Rho^{2} Sagittarii

Observation data Epoch J2000.0 Equinox J2000.0 (ICRS)
- Constellation: Sagittarius
- Right ascension: 19^{h} 21^{m} 50.89574^{s}
- Declination: −18° 18′ 30.1996″
- Apparent magnitude (V): +5.87

Characteristics
- Spectral type: K0 III
- B−V color index: +1.06

Astrometry
- Radial velocity (R_{v}): −12.7±2.9 km/s
- Proper motion (μ): RA: +102.72 mas/yr Dec.: −93.20 mas/yr
- Parallax (π): 9.82±0.40 mas
- Distance: 330 ± 10 ly (102 ± 4 pc)
- Absolute magnitude (M_{V}): +0.80

Details
- Luminosity: 60.4 L_{☉}
- Temperature: 4,721 K
- Other designations: ρ^{2} Sgr, 45 Sgr, BD−18°5325, HD 181645, HIP 95188, HR 7344, SAO 162521

Database references
- SIMBAD: data

= Rho2 Sagittarii =

Star in the constellation Sagittarius

Rho^{2} Sagittarii (ρ^{2} Sagittarii) is a star in the zodiac constellation of Sagittarius. With an apparent visual magnitude of +5.87, it is near the lower limit of stars that can be seen with the naked eye. Based upon an annual parallax shift of 9.82 mas as seen from Earth, it is located around 330 light years from the Sun.

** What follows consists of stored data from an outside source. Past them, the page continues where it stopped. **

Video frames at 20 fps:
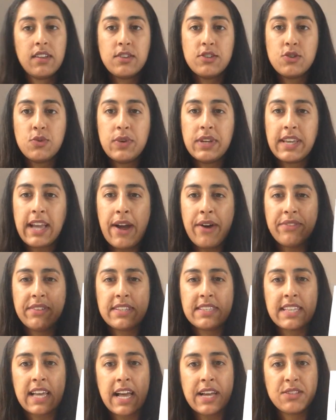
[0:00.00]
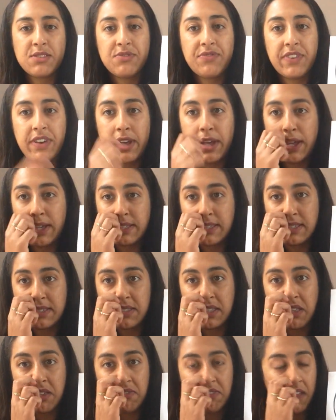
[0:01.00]
Shall we count the sides first and
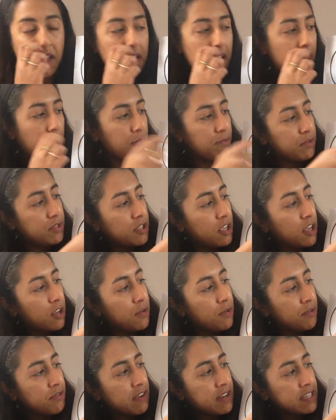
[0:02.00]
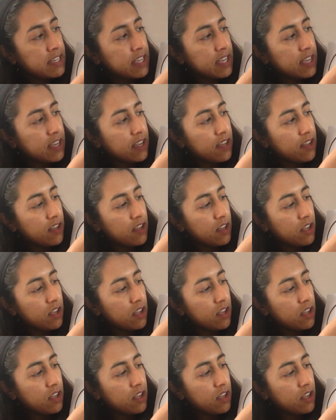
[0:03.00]
see if that helps you? Ready?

This is an evolved K-type giant star with a stellar classification of K0 III. As a result of a 1997 lunar occultation, a companion star was discovered at an angular separation of 21 mas. It appears to be an A-type main sequence star with a class of around A5. This companion was not detected during prior occultations by the Moon.